## [Data to examine]
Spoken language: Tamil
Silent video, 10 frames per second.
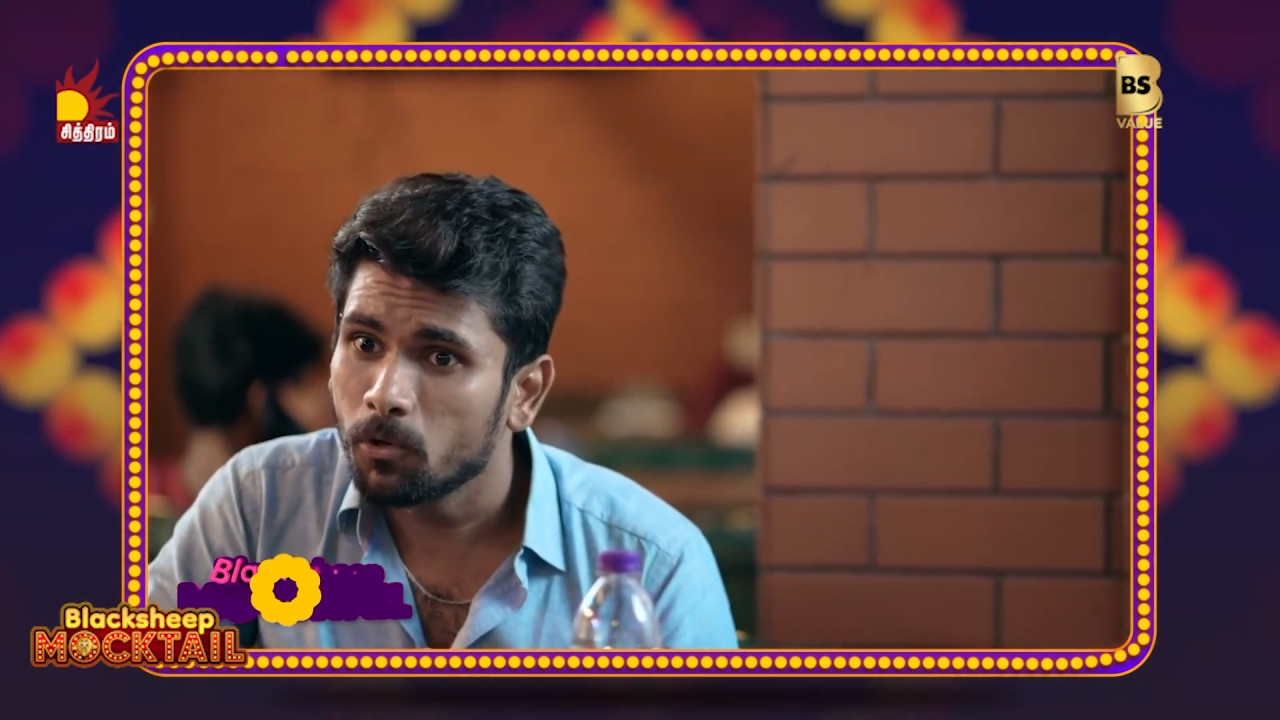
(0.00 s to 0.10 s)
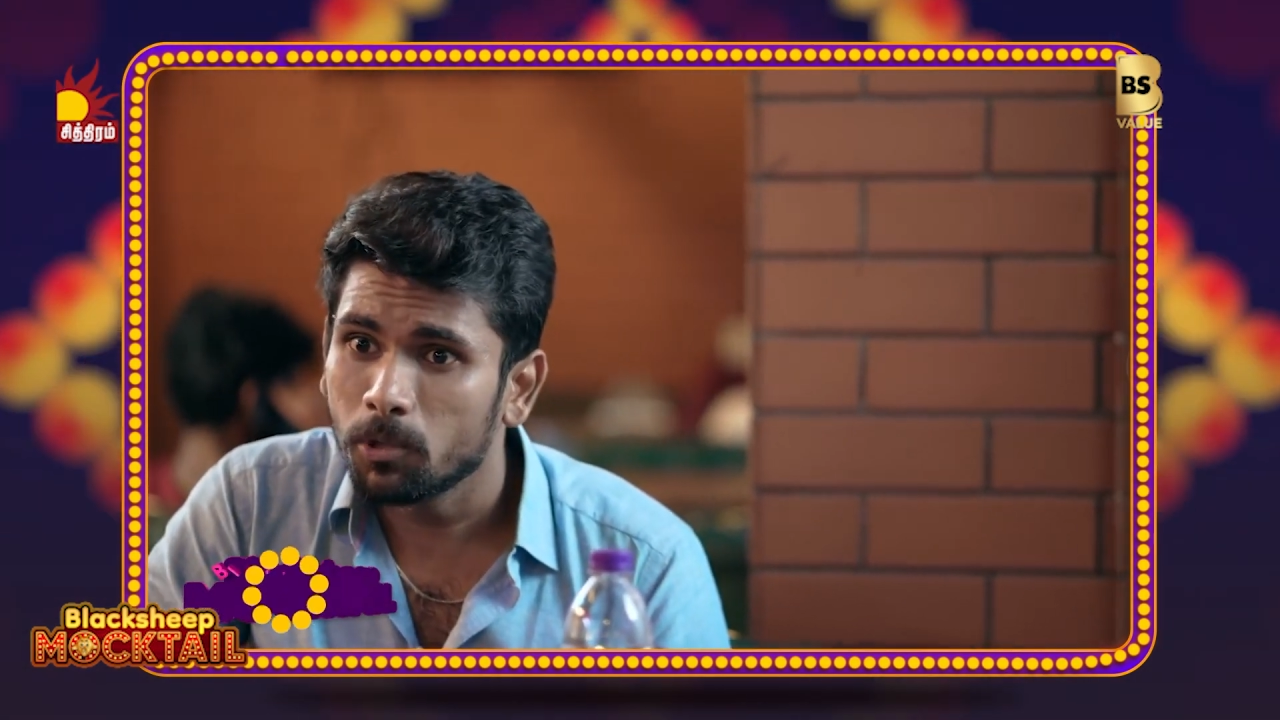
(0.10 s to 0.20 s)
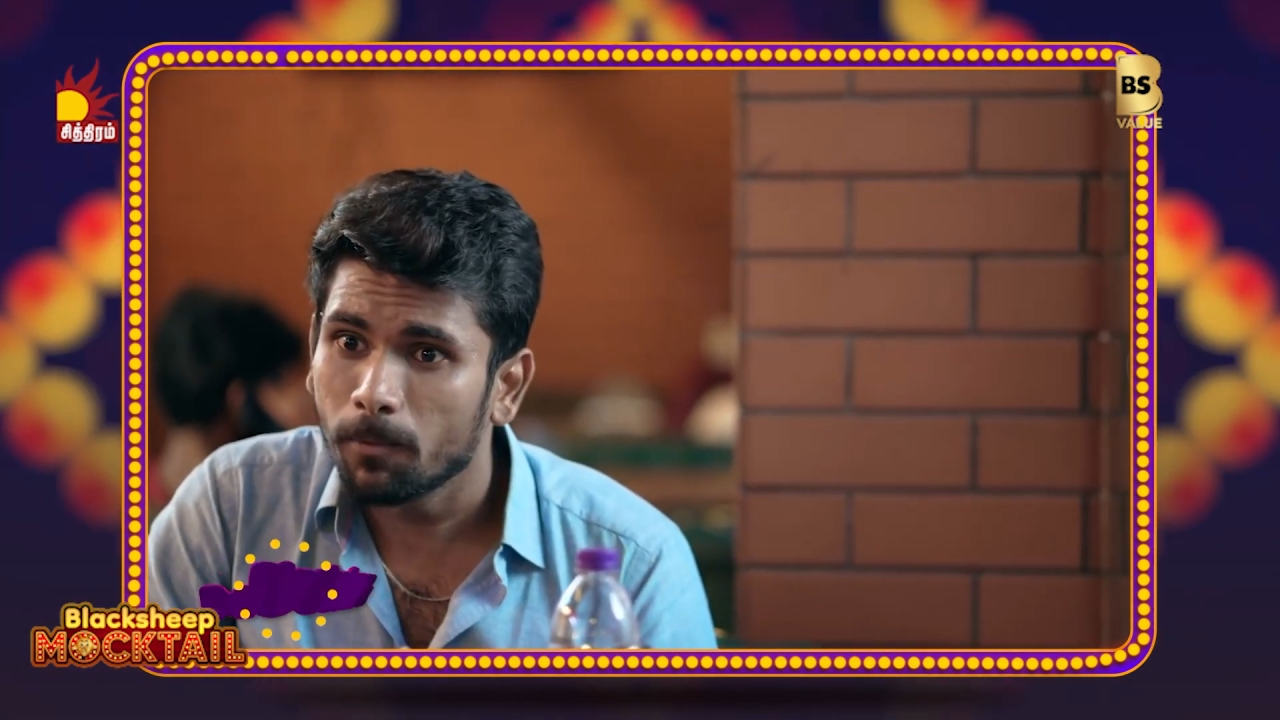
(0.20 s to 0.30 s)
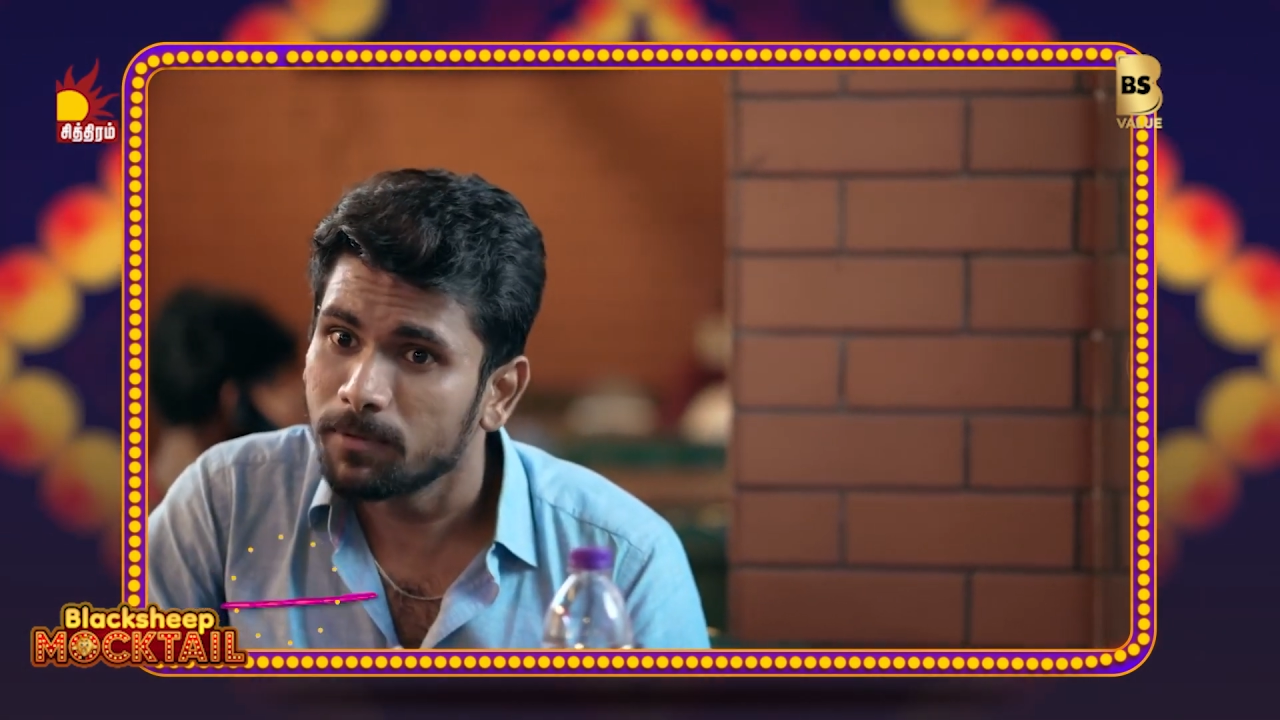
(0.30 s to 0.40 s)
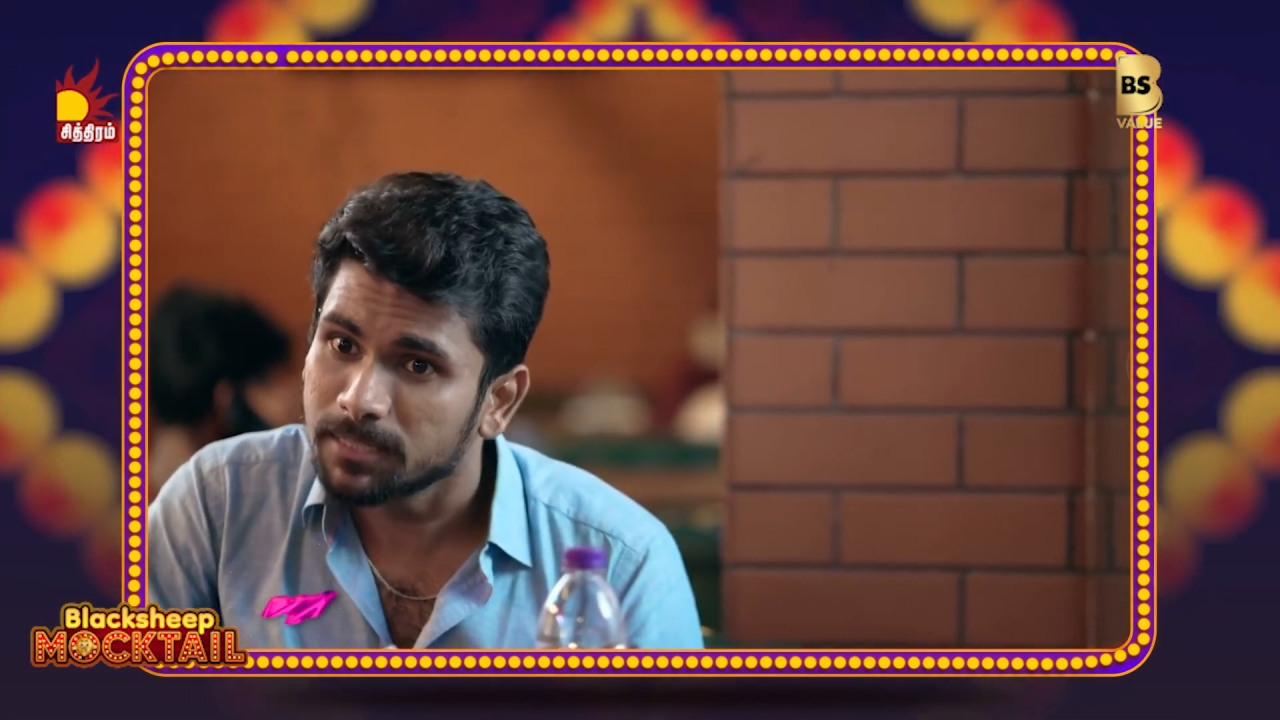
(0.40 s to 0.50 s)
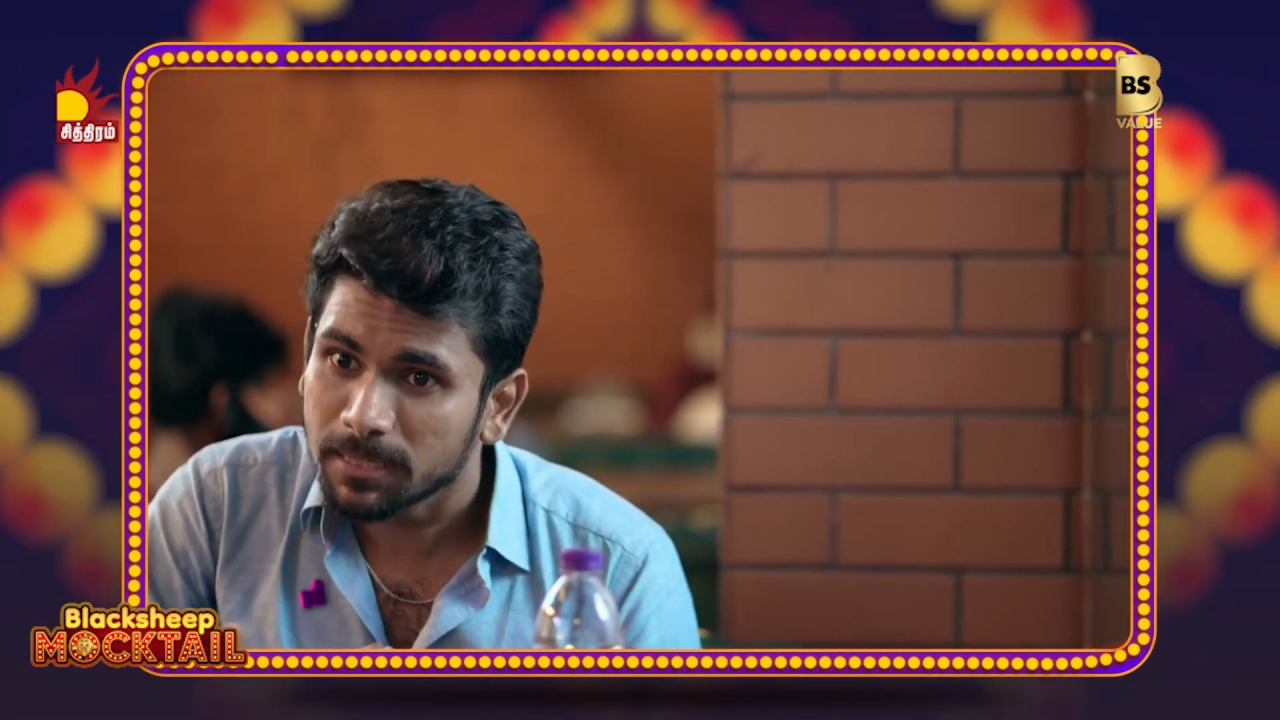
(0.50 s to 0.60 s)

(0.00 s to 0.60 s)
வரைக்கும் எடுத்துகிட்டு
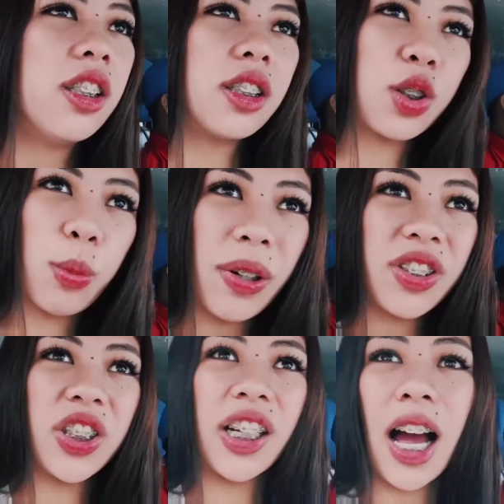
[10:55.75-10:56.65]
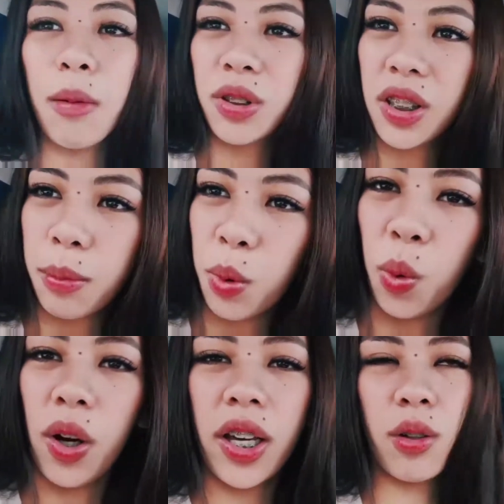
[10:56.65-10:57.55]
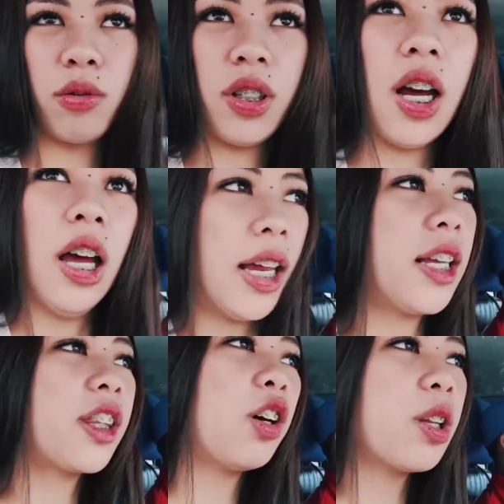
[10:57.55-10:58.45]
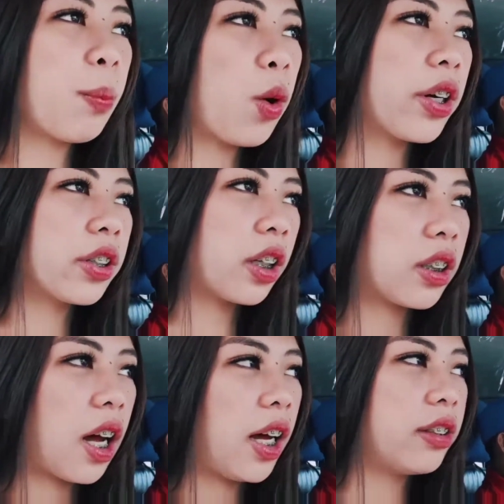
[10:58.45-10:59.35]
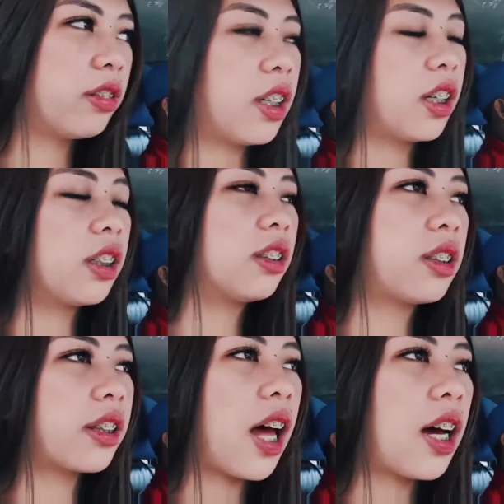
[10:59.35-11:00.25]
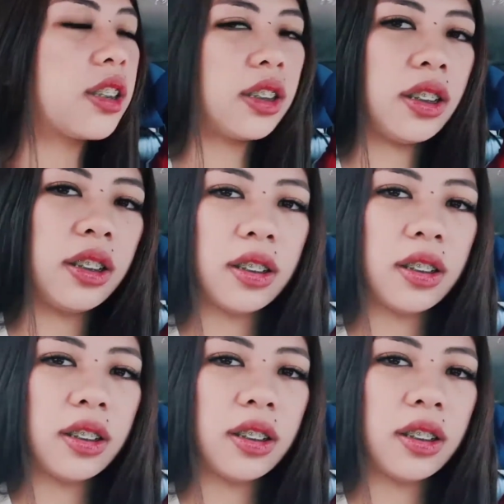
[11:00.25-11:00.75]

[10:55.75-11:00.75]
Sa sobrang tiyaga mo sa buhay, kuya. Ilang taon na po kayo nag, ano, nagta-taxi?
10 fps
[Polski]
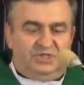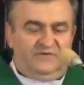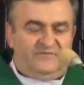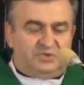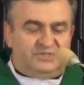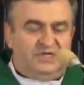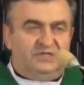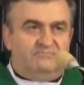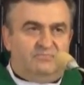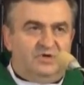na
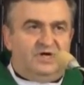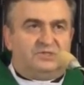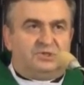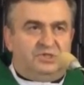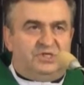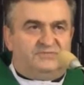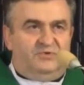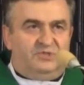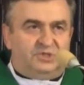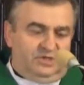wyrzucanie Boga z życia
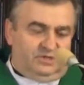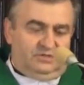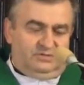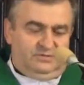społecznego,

## [What you need to do]
Return only the stretch above from the line containing "(0.50 s to 0.60 s)" through the line containing "[11:00.25-11:00.75]", word for word and without pictures.

## [Task response]
(0.50 s to 0.60 s)

(0.00 s to 0.60 s)
வரைக்கும் எடுத்துகிட்டு
[10:55.75-10:56.65]
[10:56.65-10:57.55]
[10:57.55-10:58.45]
[10:58.45-10:59.35]
[10:59.35-11:00.25]
[11:00.25-11:00.75]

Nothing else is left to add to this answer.